Невероятными усилиями воскресшие люди весной очищали город от трупов, от нечистот; нетронутыми оставались разбомбленные дома, разбитые трамваи.

На Марсовом поле в конце мая появились грядки.

Мои личные воспоминания выцвели, затуманились, смешались с чужими мемуарами…»

«На улицах людей много. Все идут с саночками, везут, кто-то везет швейную машину, наверное, на черный рынок. Укутаны кто во что горазд. Толкучка у Кузнечного рынка. На хлеб меняют мыло, спички, свечи, дрова маленькими связками. Спички 10 рублей за коробку. Масла почти нет.

Трупы везут на санках. Санки по двое связаны так, чтобы труп лежал во весь рост.

На санях везут по несколько бидонов воды для столовой.

На Невском всегда много людей, даже в морозы, даже утром, вечером. Тащат санки, с дровами. Продают связки дров. Санки за плечами, как мешки.

Пришла машина за трупами. Выносят их из жилого дома, собирают по квартирам.

На Финляндском вокзале полно ожидающих эвакуации.

Пожар жилого дома. Успели вынести стулья, столы, картины, кроватки.

Снимок. Общегородское собрание управхозов. Вот у них у всех физиономии круглые, что-то не видно дистрофиков».
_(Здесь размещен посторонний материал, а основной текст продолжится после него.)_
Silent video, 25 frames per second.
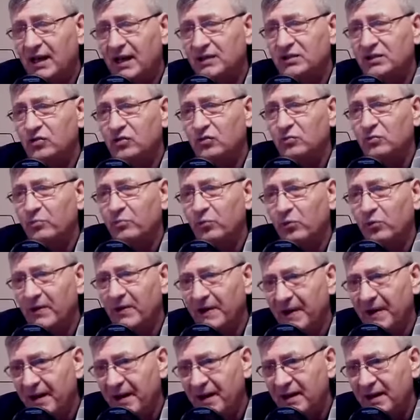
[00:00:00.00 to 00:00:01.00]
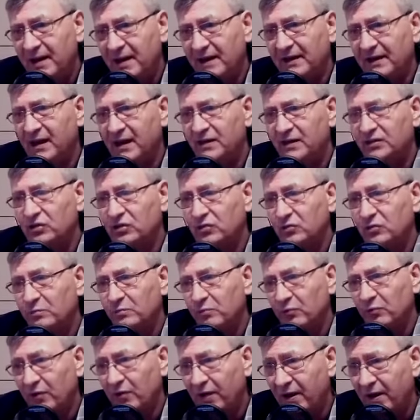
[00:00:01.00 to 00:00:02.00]
as you pray and as you
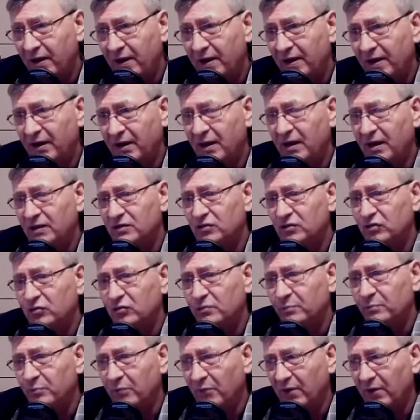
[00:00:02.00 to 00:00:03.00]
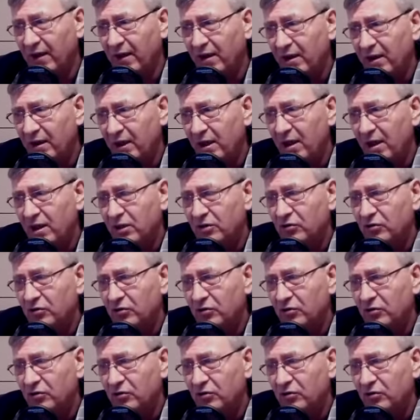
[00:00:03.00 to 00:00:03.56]
pray and as you pray,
«В блокаду я попал в столовую квартиры моего знакомого профессора. Труп его лежал на диване, из разбитого окна намело снег. Я открывал дверцы буфета. Сервиз заполнил все полки, блюда шикарные для пирогов, длинные для рыбы, селедочницы, супница, салатница украшена красными раками, розетки для варенья, печенья. Все блестело, чистенькое, красивое. Ваза для фруктов, в ящике лежали терки, консервные ножи, штопоры, уксусные флаконы…»
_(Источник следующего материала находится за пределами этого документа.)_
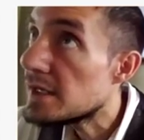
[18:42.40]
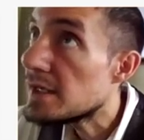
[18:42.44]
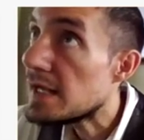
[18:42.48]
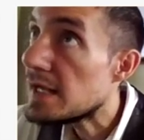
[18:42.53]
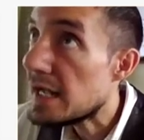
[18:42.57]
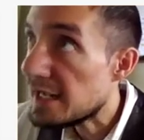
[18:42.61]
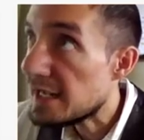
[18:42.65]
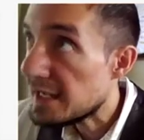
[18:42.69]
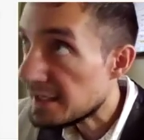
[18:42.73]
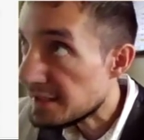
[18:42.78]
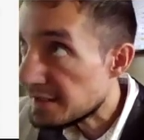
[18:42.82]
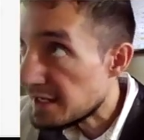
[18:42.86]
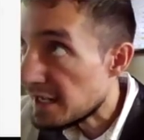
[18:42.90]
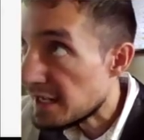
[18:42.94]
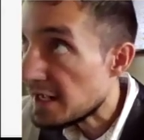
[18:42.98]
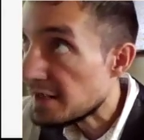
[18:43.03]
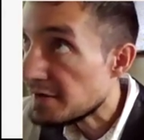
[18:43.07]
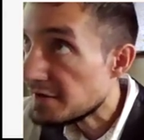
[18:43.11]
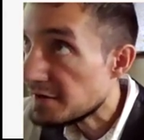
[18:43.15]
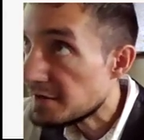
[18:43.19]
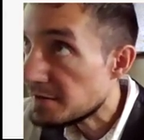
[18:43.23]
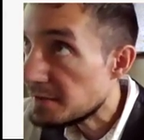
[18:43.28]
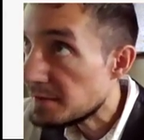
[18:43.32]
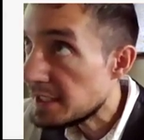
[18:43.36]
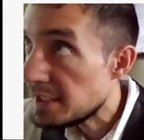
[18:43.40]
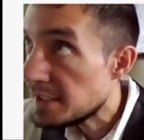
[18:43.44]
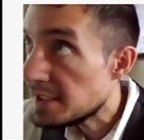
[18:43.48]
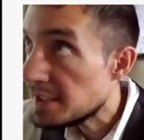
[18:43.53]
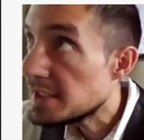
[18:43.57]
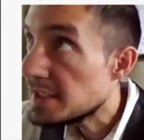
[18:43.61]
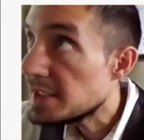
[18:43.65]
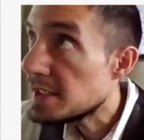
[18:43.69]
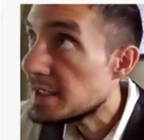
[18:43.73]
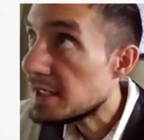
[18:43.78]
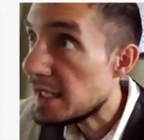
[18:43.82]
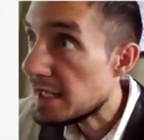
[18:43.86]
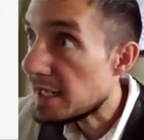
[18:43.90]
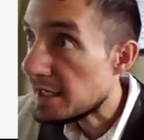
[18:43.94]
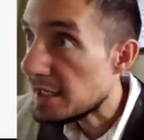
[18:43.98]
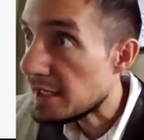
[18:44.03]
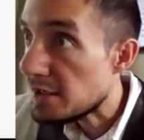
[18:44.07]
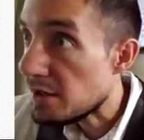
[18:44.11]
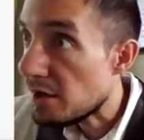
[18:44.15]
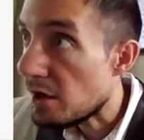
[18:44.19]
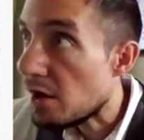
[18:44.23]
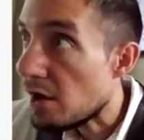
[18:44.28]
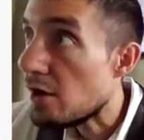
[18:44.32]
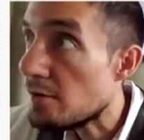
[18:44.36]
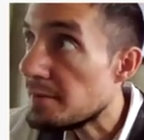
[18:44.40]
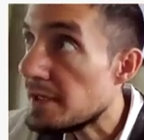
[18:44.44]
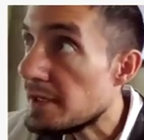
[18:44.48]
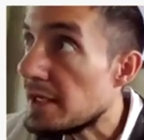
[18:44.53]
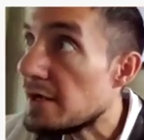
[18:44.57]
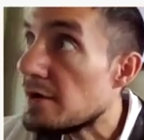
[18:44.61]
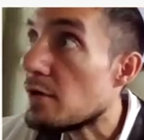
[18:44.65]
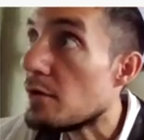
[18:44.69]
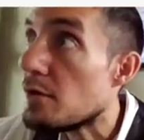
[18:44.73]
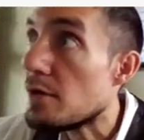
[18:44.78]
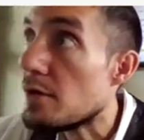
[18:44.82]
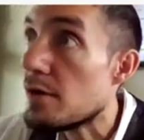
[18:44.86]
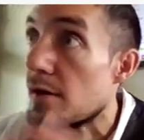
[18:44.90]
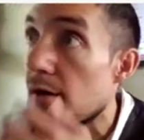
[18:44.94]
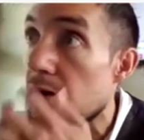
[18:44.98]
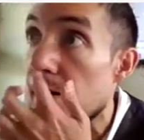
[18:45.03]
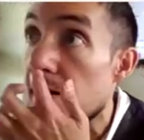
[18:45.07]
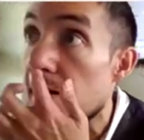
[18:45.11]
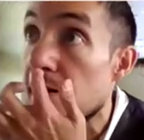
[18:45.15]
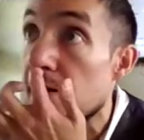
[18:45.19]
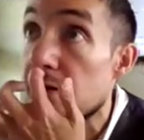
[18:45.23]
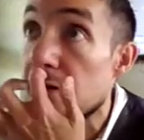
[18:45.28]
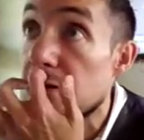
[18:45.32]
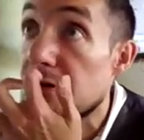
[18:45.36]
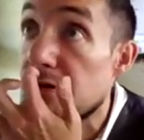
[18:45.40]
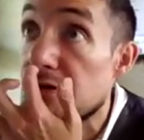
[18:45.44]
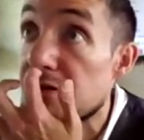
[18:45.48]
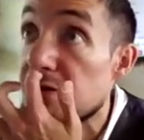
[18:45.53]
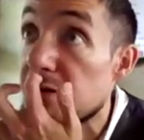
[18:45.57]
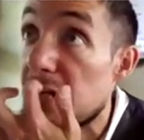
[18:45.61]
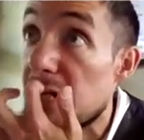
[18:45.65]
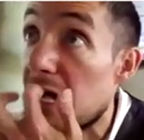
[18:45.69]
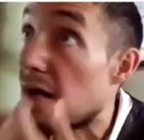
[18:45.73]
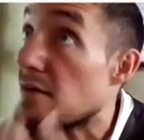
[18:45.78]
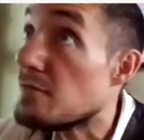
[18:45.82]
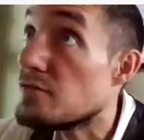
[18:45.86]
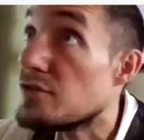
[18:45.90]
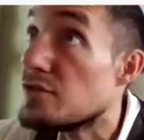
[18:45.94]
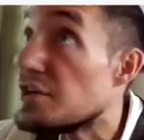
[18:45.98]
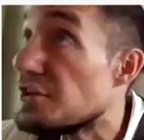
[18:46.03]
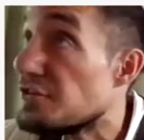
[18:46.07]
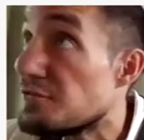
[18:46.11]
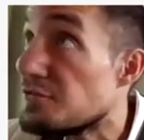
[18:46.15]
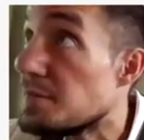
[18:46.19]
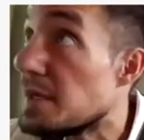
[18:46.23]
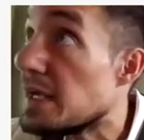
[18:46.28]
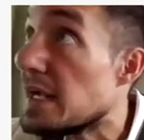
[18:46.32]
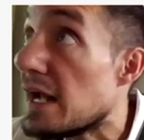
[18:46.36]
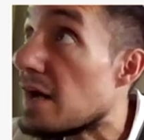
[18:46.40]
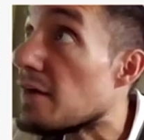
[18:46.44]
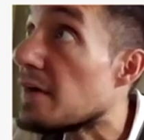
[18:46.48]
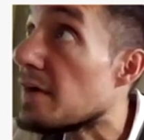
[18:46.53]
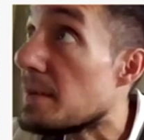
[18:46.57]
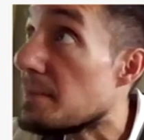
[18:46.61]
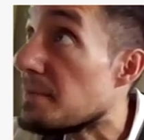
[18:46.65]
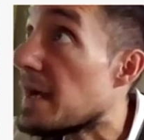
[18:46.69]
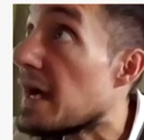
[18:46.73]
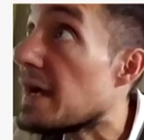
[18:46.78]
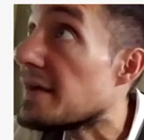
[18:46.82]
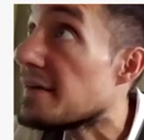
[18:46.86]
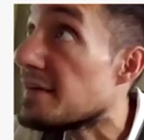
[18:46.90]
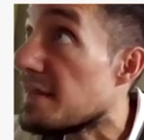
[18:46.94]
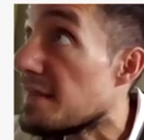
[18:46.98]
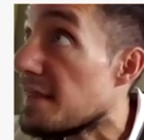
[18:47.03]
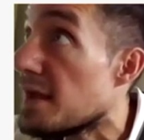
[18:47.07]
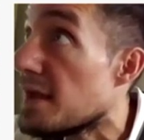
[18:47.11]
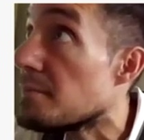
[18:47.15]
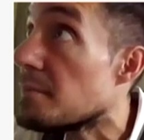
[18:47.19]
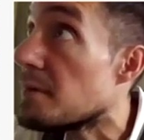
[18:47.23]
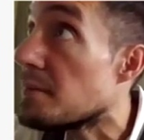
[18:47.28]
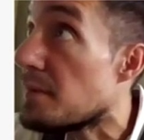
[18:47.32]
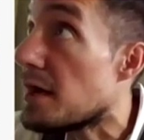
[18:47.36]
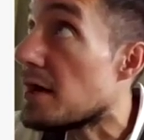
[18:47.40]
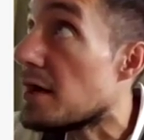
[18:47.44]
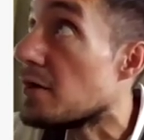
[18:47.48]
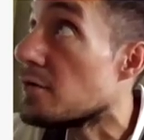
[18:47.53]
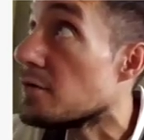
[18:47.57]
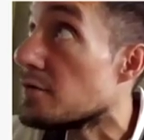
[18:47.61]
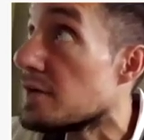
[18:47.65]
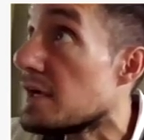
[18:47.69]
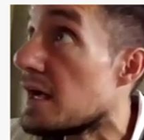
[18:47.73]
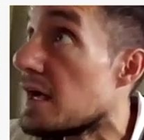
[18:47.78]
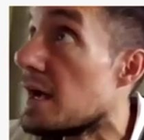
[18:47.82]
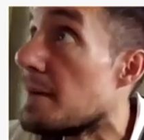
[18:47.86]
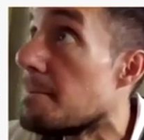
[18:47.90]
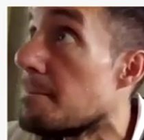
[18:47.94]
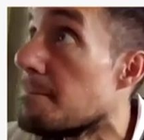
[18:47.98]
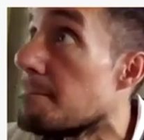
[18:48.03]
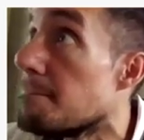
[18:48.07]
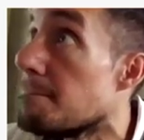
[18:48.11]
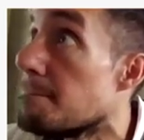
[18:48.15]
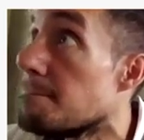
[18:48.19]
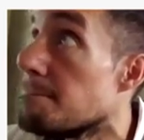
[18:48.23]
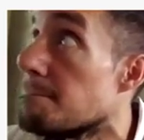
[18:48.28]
they can text me, they can call me, or just not reach me and I'll get back to them in my own time.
«Это было зимой 1942 года. Прямо из окопов нас вызвали в штаб армии, там придирчиво осмотрели, как выглядим. Накануне мы получили новые гимнастерки, надраили свою кирзу, подшили свежие подворотнички. Штаб помещался на Благодатной, так что в Смольный нас везли через весь город. Мы ехали на газогенераторной полуторке стоя, чтобы не запачкаться. В Смольном на вручение орденов нас собрали из разных частей фронта. Нас — человек шестьдесят. Я плохо что видел и замечал, потому что волновался. Провели нас в маленький зал. За столом сидели незнакомые мне начальники, командиры. Единственный, кого я узнал, был Жданов. Все вручение он просидел молча, неподвижно, запомнилась его рыхлость, сонность. В конце процедуры он тяжело поднялся, поздравил нас с награждением и сказал про неизбежный разгром немецких оккупантов. Говорил он с чувством, но круглое, бледное, гладко-блестящее его лицо сохраняло безразличие. В некоторых местах он поднимал голос, и мы добросовестно хлопали. Когда я вернулся в батальон, пересказать толком, о чем он говорил, не мог.